- Incheon Open Port Street, Gwan-dong 1-ga
- Flag
- Interactive map of Jemulpo
- Country: South Korea
- Region: Sudogwon
- Provincial level: Incheon
- Administrative divisions: 18 administrative dong

Area
- • Total: 21.7 km^{2} (8.4 sq mi)

Population (2022)
- • Total: 102,000
- • Density: 4,700/km^{2} (12,200/sq mi)
- • Dialect: Seoul

Korean name
- Hangul: 제물포구
- Hanja: 濟物浦區
- RR: Jemulpo-gu
- MR: Chemulp'o-gu

= Jemulpo District =

District of Incheon, South Korea

Jemulpo District is a district of Incheon, South Korea. It was established on July 1, 2026, and consists of parts of the former districts Jung and Dong.

The district comprises the city's historic center. Jemulpo was founded in 1883 on the opening of the Jemulpo Port and contains several historical and cultural heritage monuments, such as Dap-dong Cathedral, Hongyemun Gate, The First Anglican Church, and Jayu Park, Korea's first modern park.

== History ==

In modern times Jemulpo became a trading port, eventually growing to become the second-largest port in South Korea. In 1968, Incheon was divided to four districts including Dong and Jung Districts. In 1989, Yeongjong-Yongyu was transferred to Jung District. Yeongjong-Yongyu suffered rapid population growth due to the development of Incheon International Airport but old downtown area of Incheon suffered rapid population decline. Therefore, many residents Yeongjong-Yongyu demanded that Yeongjong-Yongyu should be a district of Incheon and old downtown area of Jung District, Incheon should be merged with Dong District, Incheon. In 2022, Yeongjong-Yongyu's Korean national population exceeded 100 thousands and old downtown area of Jung and Dong Districts.

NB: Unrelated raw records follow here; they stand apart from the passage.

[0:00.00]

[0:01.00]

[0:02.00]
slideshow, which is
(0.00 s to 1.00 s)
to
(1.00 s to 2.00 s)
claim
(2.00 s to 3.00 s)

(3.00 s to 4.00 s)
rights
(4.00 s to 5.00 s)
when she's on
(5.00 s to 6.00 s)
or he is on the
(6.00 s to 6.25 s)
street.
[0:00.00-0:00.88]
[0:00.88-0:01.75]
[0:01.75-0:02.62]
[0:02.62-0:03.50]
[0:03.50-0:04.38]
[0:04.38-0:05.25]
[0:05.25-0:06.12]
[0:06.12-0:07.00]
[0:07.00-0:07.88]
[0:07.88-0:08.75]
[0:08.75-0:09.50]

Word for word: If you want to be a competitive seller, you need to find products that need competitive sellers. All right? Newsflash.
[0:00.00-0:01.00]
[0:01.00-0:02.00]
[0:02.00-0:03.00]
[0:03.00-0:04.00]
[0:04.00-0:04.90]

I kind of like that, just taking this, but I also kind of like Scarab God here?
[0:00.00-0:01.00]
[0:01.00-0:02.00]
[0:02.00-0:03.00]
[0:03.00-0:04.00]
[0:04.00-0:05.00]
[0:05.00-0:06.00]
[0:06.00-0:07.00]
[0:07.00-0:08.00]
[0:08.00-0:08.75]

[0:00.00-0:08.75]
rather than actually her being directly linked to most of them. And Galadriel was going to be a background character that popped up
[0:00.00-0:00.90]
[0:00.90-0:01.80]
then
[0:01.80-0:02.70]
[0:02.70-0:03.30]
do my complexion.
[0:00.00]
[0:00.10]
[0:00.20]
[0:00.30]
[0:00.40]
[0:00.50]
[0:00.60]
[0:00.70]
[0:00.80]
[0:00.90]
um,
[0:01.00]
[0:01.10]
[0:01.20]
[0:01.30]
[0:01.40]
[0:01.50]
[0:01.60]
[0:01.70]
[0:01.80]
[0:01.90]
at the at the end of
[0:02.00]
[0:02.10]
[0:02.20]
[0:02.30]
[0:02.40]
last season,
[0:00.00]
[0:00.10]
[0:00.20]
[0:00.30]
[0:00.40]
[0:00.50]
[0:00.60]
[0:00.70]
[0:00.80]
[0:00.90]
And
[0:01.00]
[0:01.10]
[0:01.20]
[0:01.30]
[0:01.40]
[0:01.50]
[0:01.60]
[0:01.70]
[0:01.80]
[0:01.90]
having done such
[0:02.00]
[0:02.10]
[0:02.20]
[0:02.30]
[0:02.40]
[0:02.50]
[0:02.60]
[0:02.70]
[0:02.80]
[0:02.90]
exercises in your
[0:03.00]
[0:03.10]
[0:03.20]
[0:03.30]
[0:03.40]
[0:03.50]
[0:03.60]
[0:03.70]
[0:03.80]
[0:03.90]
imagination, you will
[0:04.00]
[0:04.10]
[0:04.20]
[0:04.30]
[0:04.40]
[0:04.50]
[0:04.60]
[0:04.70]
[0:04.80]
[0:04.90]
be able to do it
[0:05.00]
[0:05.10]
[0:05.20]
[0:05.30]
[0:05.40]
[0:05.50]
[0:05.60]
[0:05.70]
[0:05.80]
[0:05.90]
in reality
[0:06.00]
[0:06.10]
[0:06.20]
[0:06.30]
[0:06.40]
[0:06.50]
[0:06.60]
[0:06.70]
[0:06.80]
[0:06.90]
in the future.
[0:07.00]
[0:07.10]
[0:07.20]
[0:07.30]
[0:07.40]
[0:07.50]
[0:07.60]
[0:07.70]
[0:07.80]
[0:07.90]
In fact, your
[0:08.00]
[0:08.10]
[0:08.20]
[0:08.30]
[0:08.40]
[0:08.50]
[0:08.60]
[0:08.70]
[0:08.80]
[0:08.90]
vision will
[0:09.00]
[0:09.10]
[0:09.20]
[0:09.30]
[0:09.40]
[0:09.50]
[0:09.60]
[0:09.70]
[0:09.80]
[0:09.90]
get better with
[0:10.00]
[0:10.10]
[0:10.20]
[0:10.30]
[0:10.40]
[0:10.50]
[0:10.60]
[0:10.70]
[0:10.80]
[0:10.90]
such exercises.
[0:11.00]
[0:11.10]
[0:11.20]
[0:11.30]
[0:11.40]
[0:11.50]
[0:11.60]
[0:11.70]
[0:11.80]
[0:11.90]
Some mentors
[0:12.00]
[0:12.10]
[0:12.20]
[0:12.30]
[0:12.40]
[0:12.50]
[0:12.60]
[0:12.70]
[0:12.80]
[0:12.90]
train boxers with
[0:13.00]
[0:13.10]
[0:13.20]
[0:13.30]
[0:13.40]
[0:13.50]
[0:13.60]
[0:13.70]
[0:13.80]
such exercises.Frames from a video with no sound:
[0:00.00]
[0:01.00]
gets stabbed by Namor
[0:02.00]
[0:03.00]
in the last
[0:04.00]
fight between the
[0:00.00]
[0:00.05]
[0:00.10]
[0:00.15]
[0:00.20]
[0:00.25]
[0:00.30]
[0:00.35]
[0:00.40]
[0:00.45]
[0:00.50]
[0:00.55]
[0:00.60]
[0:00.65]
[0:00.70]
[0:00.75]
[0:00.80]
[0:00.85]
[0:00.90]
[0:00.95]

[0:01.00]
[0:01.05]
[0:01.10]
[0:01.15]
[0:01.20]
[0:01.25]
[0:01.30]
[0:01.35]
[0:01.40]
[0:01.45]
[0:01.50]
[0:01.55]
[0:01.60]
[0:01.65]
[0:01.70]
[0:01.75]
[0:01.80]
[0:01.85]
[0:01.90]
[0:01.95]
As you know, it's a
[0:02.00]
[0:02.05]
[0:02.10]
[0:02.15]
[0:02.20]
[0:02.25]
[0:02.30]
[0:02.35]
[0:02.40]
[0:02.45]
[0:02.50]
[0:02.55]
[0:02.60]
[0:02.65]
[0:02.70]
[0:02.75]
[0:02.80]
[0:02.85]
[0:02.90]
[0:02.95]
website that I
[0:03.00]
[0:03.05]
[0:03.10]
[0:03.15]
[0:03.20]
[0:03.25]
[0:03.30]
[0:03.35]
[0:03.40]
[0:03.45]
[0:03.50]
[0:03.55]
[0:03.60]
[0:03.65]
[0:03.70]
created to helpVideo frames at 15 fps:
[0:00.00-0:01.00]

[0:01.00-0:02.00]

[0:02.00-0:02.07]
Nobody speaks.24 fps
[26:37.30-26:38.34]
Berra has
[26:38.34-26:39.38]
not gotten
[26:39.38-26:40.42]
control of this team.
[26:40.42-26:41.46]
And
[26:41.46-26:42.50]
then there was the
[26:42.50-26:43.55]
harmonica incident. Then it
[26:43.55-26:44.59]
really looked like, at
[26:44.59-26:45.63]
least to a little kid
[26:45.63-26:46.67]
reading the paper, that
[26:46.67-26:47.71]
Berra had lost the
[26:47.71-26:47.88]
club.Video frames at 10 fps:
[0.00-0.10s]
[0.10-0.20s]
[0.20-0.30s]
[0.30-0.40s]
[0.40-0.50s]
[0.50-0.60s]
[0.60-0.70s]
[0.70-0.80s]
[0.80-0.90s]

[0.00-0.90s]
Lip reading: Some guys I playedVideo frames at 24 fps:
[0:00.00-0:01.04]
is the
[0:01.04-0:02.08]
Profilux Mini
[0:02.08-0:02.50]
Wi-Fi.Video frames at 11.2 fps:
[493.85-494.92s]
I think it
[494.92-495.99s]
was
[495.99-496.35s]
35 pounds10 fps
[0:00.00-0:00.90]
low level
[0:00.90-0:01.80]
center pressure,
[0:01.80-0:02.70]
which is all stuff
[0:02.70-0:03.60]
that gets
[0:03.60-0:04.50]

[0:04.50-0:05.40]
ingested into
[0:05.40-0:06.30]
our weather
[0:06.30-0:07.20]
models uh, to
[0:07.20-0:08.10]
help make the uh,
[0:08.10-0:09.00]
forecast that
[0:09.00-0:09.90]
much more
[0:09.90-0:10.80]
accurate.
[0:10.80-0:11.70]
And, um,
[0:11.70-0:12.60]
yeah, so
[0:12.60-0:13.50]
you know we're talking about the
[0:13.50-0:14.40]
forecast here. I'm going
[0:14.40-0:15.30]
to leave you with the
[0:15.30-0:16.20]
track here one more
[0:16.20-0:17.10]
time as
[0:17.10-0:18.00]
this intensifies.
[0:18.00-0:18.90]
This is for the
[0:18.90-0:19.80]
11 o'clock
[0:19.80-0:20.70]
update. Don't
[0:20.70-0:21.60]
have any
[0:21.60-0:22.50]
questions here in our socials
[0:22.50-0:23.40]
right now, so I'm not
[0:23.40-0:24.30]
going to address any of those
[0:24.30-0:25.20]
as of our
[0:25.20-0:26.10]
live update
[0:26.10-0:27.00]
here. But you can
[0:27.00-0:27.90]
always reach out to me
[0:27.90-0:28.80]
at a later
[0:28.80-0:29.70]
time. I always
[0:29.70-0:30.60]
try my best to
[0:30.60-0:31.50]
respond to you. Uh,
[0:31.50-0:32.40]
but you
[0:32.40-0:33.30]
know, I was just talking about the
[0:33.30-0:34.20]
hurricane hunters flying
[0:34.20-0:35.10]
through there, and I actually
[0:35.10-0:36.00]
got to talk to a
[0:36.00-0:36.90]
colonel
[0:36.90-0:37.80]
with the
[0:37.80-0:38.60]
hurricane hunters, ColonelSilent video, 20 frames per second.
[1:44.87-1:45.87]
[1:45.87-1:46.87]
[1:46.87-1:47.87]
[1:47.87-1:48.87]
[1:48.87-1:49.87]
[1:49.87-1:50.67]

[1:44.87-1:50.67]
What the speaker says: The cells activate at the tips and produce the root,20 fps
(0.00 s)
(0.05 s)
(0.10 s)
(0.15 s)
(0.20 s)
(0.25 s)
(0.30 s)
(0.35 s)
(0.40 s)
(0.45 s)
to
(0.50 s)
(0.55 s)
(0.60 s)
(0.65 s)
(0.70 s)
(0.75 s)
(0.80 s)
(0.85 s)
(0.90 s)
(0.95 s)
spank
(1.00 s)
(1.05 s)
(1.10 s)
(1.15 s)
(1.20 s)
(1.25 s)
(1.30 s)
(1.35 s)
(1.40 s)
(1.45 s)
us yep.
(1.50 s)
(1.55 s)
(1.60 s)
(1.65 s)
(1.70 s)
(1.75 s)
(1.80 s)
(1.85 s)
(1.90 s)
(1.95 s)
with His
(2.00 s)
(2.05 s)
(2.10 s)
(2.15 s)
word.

On August 31, 2022. Yoo Jeong-bok who is a Mayor of Incheon officialized this proposal to a city policy. Old downtown area of Jung District and Dong District will be merged into Jemulpo District and Yeongjong-Yongyu will be an independent Yeongjong District. Two mayors of effected districts agreed this proposal.

The district was officially created on July 1, 2026. It consists of the former Dong District and part of Jung District.

==Administrative Divisions==
=== Former Jung District ===
- Sinpo-dong (divided in turn into Jungang-dong 1 to 4 Ga, Haean-dong 1 to 4 Ga, Gwandong 1 to 3 Ga, Songhak-dong 1 to 3 Ga, Sadong, Sinsaeng-dong, Dapdong, Sinpo-dong, Hangdong 1 to 6 Ga and some portion of Hangdong 7-ga)
- Yeonan-dong (divided in turn into some portions of Hangdong 7-ga and Bukseong-dong 1-ga)
- Gaehang-dong
  - Bukseong-dong (divided in turn into Bukseong-dong 2 and 3 Ga, some portion of Bukseong-dong 1-ga and Seollin-dong)
  - Songwol-dong 1 to 3 Ga
- Sinheung-dong (divided in turn into Sinheung-dong 1 to 3 Ga and Seonhwa-dong)
- Yulmok-dong (divided in turn into Yulmok-dong and Yudong)
- Dong Incheon-dong (divided in turn into Nae-dong, Gyeong-dong, Yong-dong, Inhyeon-dong, and Jeon-dong)
- Dowon-dong

=== Former Dong District ===
- Manseok-dong
- Hwasu 1-Hwapyeong Dong
- Hwasu 2-dong
- Songhyeon 1 to 3 Dong
- Songnim 1 to 6 Dong
- Geumchang-dong (combination of Geumgok-dong and Changyeong-dong)

==Education==
International schools:
- Overseas Chinese Primary and Middle/High School, Incheon

University:
- JEI University

==Tourist attractions==
Jajangmyeon Museum is a museum about Jajangmyeon noodle.